Investing activities are those activities, which relate to ‘the acquisition and disposal of long-term assets and other investments not included in cash equivalents’.
This will include things like:
- Cash receipts and payments from buying or selling non-current assets such as property, plant and equipment or intangible assets
- Cash receipts and payments from buying or selling investments and shares
- Cash receipts and payments from forward contracts, option contracts, or other trading contracts
- Dividends or interest received from investments
Disposal of non-current assets
In the exam, if you’re trying to calculate how much cash was received from the sale of an asset, but it’s not clear from the question then:
- look at the carrying amount of the asset at the date of sale
- add any gain on disposal or take away any loss on disposal
- this should equal the cash received
If you can’t figure out the carrying amount of the asset, take the cost of the asset and deduct any accumulated depreciation.
This will give you the carrying amount at the date of disposal.
|Deduct: Accumulated depreciation at date of disposal||(X)|
|Carrying amount at date of disposal||X|
|Gain on disposal||(X)|
|Cash received from disposal||X|
Acquisition of non-current assets
In the exam, If you need to calculate the amount of cash paid to acquire non-current assets, but it’s not clear from the question then:
- Take the closing asset balance
- deduct the opening balance
- add back the depreciation charged
- and add back the amount of any disposals during the period.
- This will give you the amount of any asset acquisitions during the period.
Also remember that the entity may have obtained the asset on a finance lease, so deduct this from the calculation, to get the actual cash paid.
In the exam, if you’re trying to calculate the amount of cash paid for assets during the year, and assets were revalued during the period then adjust your calculations for the revalued amount. So:
- if the revaluation resulted in the assets being worth more, deduct it from your calculation.

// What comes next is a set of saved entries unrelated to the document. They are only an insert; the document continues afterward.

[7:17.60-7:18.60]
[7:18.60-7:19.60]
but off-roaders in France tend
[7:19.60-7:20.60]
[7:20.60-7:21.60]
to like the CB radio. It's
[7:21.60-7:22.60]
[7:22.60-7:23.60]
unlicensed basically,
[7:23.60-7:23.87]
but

- but if the value of the assets went down, add it back to the calculation.
This will help you work out the actual amount of cash paid for the assets in the period.

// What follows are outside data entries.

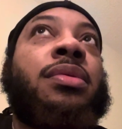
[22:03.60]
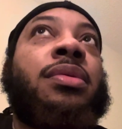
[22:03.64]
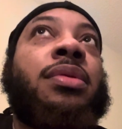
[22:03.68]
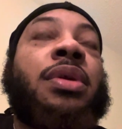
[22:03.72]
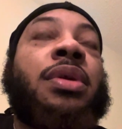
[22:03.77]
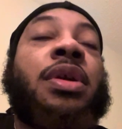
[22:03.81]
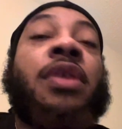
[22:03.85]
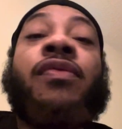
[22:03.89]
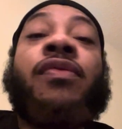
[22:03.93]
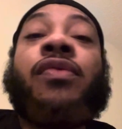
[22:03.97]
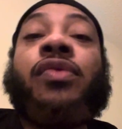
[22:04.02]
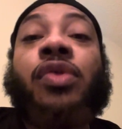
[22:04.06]

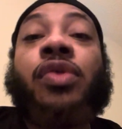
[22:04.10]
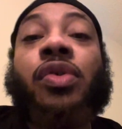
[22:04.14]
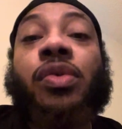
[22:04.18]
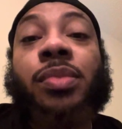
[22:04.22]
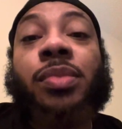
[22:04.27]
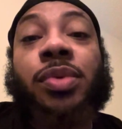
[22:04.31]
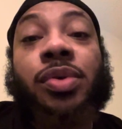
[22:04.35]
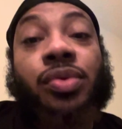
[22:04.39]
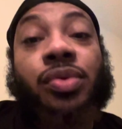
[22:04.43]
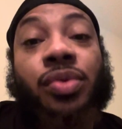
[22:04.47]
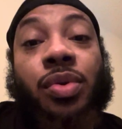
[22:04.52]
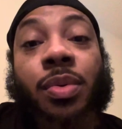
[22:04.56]
if you know me,
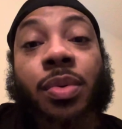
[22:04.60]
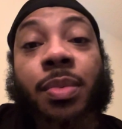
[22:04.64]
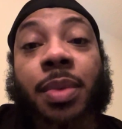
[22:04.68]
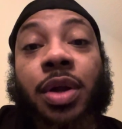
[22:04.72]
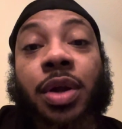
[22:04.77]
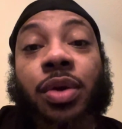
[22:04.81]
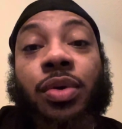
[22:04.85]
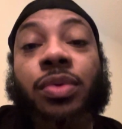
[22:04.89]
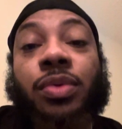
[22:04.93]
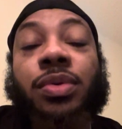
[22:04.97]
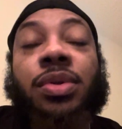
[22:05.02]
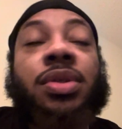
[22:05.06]
you know what my
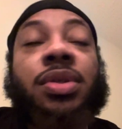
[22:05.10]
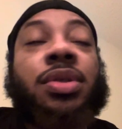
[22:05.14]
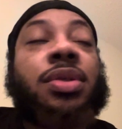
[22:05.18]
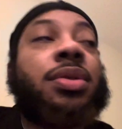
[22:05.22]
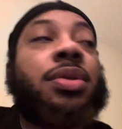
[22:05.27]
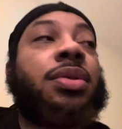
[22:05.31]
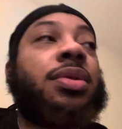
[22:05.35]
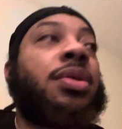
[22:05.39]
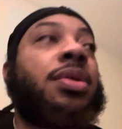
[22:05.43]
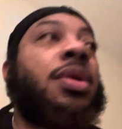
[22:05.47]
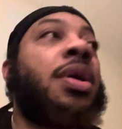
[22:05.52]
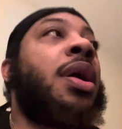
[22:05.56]
goal
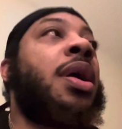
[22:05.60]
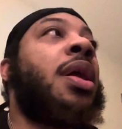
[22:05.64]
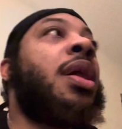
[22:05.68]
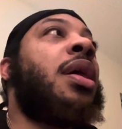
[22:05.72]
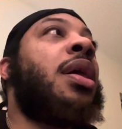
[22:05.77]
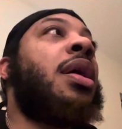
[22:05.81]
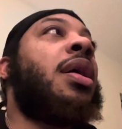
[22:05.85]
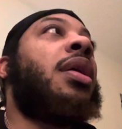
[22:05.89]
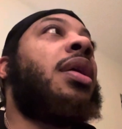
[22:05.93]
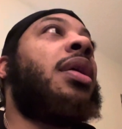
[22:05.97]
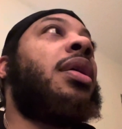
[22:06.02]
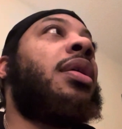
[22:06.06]
is.
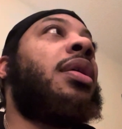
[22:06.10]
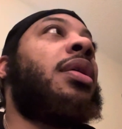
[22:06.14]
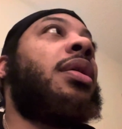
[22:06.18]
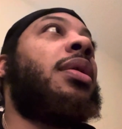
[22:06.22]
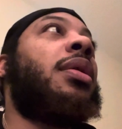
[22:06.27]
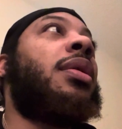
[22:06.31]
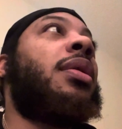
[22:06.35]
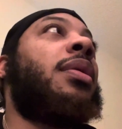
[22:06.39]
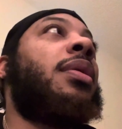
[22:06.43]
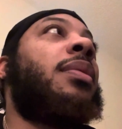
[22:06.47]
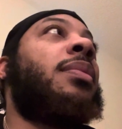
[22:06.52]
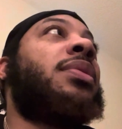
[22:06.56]

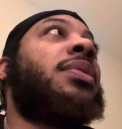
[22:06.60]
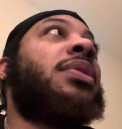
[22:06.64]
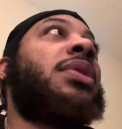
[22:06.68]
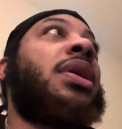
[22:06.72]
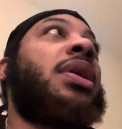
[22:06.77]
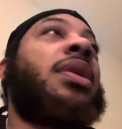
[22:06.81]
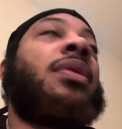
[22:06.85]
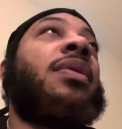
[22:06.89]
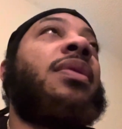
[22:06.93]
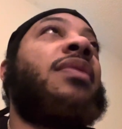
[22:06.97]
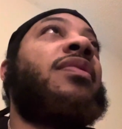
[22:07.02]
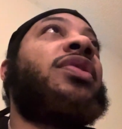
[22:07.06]
Because I
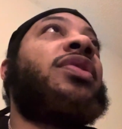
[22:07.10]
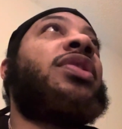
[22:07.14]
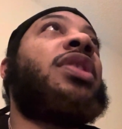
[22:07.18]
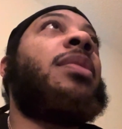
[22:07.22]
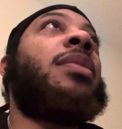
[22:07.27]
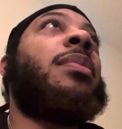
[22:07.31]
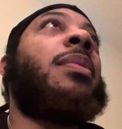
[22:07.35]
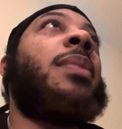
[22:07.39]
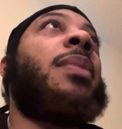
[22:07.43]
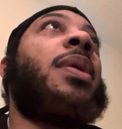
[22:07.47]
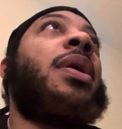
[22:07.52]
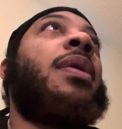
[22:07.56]
don't ever shut up
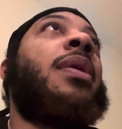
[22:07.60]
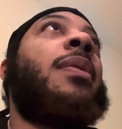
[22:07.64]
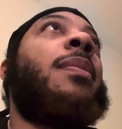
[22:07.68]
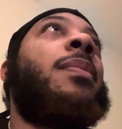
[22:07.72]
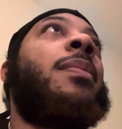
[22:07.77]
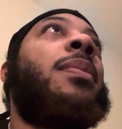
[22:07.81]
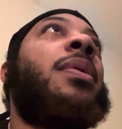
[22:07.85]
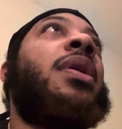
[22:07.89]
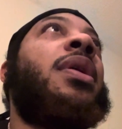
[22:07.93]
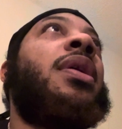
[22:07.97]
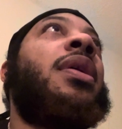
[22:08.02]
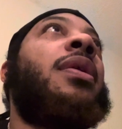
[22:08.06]
about it.
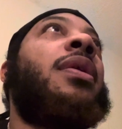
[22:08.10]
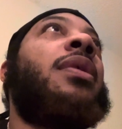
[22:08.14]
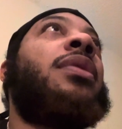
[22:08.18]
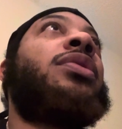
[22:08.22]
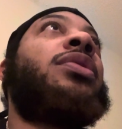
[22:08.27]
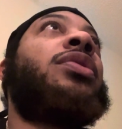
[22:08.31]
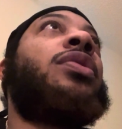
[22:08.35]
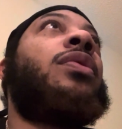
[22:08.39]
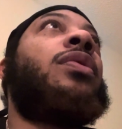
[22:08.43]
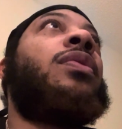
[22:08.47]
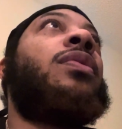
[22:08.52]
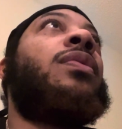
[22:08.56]
But
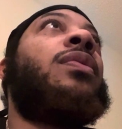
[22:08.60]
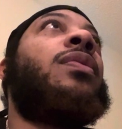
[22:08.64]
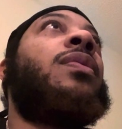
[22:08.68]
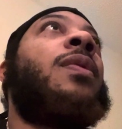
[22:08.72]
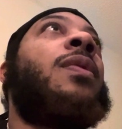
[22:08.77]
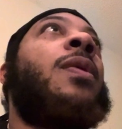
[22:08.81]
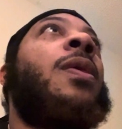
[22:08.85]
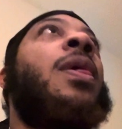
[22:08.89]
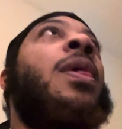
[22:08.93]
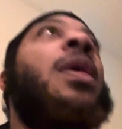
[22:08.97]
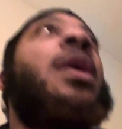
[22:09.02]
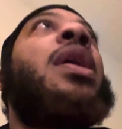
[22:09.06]
so
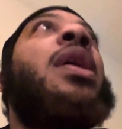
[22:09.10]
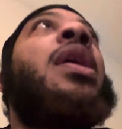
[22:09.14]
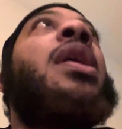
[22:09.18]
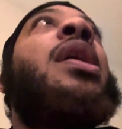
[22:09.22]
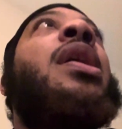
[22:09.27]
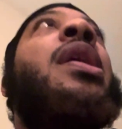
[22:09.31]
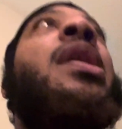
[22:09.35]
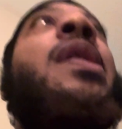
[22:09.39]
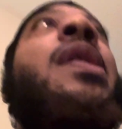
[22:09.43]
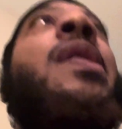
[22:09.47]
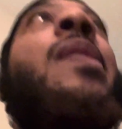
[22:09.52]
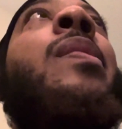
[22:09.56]

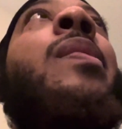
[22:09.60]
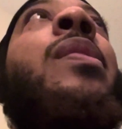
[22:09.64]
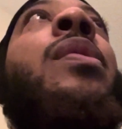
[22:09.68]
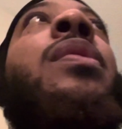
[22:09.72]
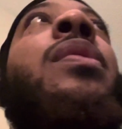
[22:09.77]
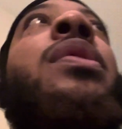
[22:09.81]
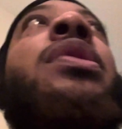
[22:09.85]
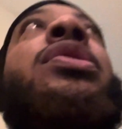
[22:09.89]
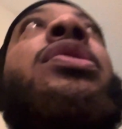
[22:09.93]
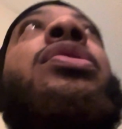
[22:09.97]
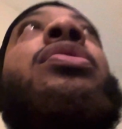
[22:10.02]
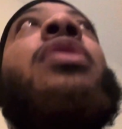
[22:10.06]
we're going
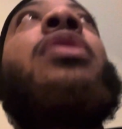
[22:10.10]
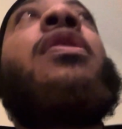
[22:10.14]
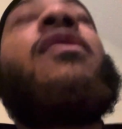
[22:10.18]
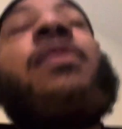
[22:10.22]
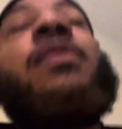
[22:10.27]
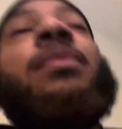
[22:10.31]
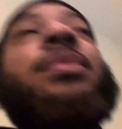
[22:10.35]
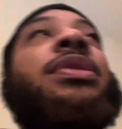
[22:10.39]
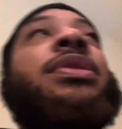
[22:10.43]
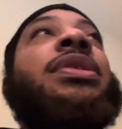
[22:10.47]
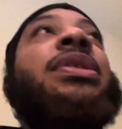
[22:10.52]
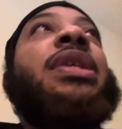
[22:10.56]
to start from
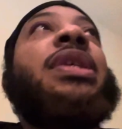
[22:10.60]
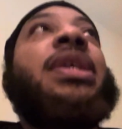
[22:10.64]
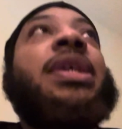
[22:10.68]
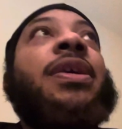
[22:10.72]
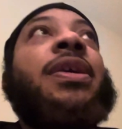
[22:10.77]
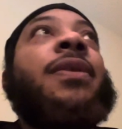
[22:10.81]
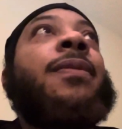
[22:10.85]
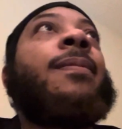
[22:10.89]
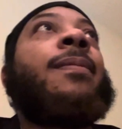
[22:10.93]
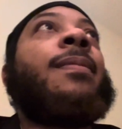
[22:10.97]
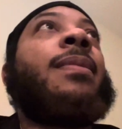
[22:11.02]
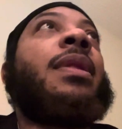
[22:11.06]
today.
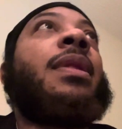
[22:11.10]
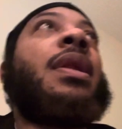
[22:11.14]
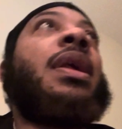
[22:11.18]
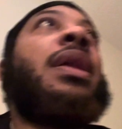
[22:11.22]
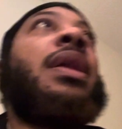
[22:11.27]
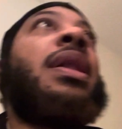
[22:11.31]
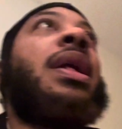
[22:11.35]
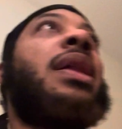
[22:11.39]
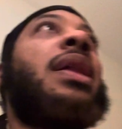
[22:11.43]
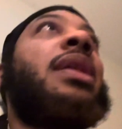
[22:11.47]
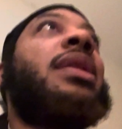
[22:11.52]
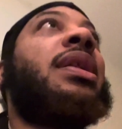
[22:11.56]
A
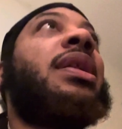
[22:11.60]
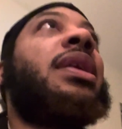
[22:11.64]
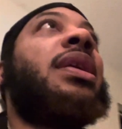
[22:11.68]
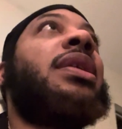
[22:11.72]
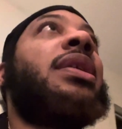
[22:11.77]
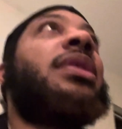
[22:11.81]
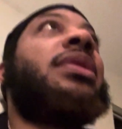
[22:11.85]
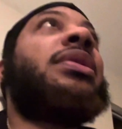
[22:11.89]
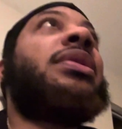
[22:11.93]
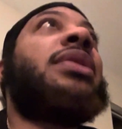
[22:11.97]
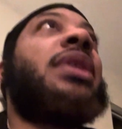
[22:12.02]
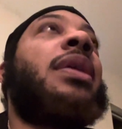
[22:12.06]
lot of
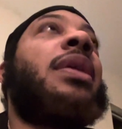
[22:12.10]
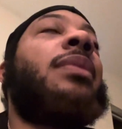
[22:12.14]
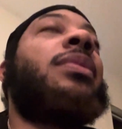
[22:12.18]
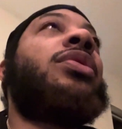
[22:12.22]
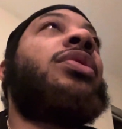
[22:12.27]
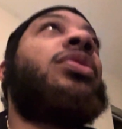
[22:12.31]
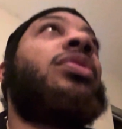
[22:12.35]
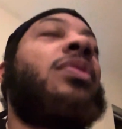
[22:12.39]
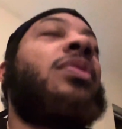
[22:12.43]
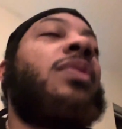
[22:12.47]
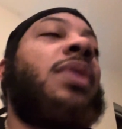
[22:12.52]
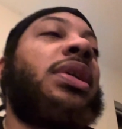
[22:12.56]
things I was
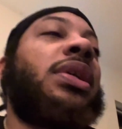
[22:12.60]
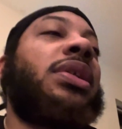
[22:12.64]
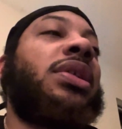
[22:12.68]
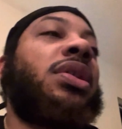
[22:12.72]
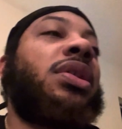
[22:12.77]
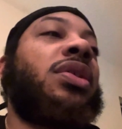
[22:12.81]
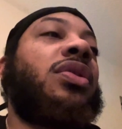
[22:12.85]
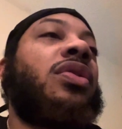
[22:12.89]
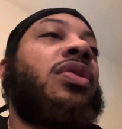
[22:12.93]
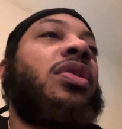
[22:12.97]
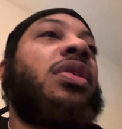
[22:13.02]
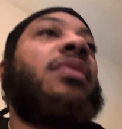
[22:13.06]
told, I did a
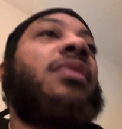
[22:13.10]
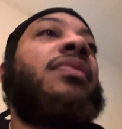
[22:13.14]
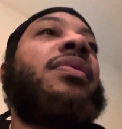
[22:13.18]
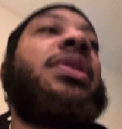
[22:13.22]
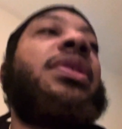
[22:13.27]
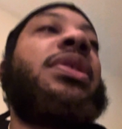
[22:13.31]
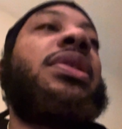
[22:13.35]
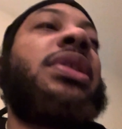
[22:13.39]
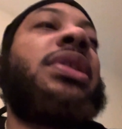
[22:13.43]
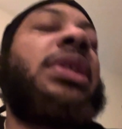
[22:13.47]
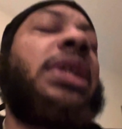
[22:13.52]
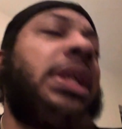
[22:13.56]
card
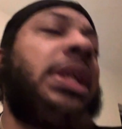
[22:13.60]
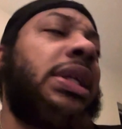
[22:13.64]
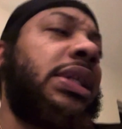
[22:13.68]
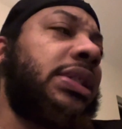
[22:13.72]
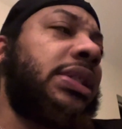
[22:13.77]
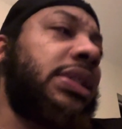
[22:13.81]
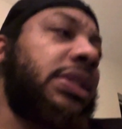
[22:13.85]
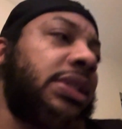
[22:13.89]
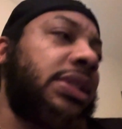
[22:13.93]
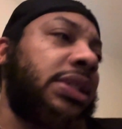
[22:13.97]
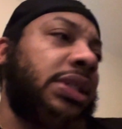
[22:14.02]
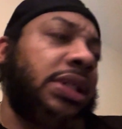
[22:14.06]
reading and I
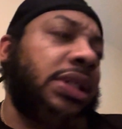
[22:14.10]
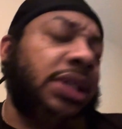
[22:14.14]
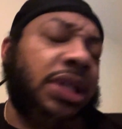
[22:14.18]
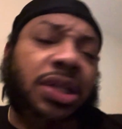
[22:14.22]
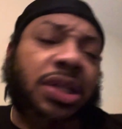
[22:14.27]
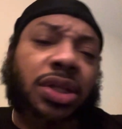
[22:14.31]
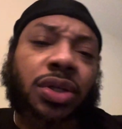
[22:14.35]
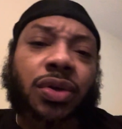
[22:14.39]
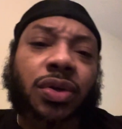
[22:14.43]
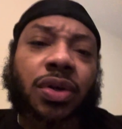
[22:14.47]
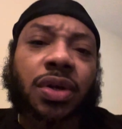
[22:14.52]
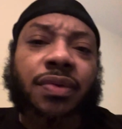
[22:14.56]
listened to another
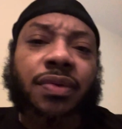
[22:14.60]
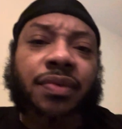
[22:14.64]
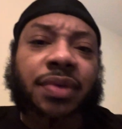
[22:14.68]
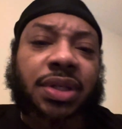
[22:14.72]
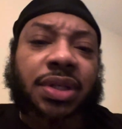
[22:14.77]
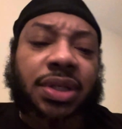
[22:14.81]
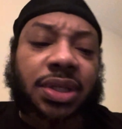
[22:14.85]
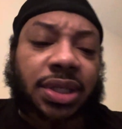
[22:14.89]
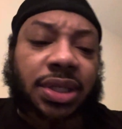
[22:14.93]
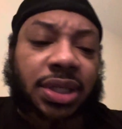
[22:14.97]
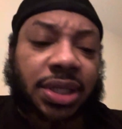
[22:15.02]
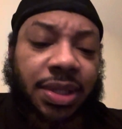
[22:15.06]
card
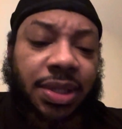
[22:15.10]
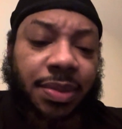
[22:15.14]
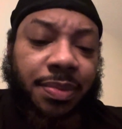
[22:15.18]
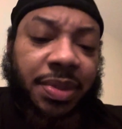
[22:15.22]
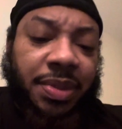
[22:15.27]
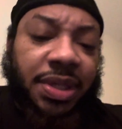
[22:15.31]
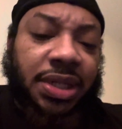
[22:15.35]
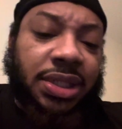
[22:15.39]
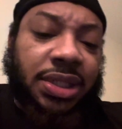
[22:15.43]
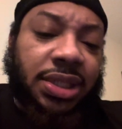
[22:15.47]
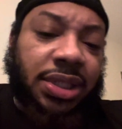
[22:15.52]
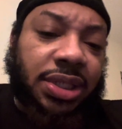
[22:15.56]
reading, and
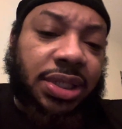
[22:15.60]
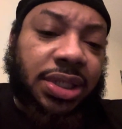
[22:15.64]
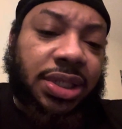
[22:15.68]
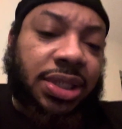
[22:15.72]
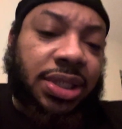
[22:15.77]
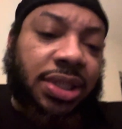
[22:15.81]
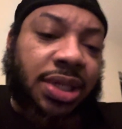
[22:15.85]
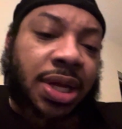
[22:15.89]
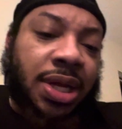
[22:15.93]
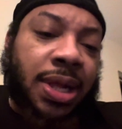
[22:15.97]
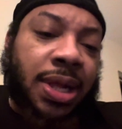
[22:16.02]
basically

This is the type of calculation I recommend you write out on a flash card, so it if comes up in the exam you’ll be able to attempt it.
|Opening balance of assets||X|
|Deduct: Closing balance of assets||(X)|
|Deduct: Assets acquired on a finance lease||(X)|
|Deduct: Revaluation increase in period||(X)|
|Add back: Depreciation in period||X|
|Add back: Disposals in period||X|
|Add back: Revaluation decrease in period||X|
|Cash paid for asset acquisitions||X|
Non-cash purchase of assets
I mentioned earlier if assets are purchased using finance leases or other non-cash methods, they should be excluded from the statement of cash flows.
IAS 7 states the purchase of these assets should be noted elsewhere in the financial statements, possibly as a disclosure note.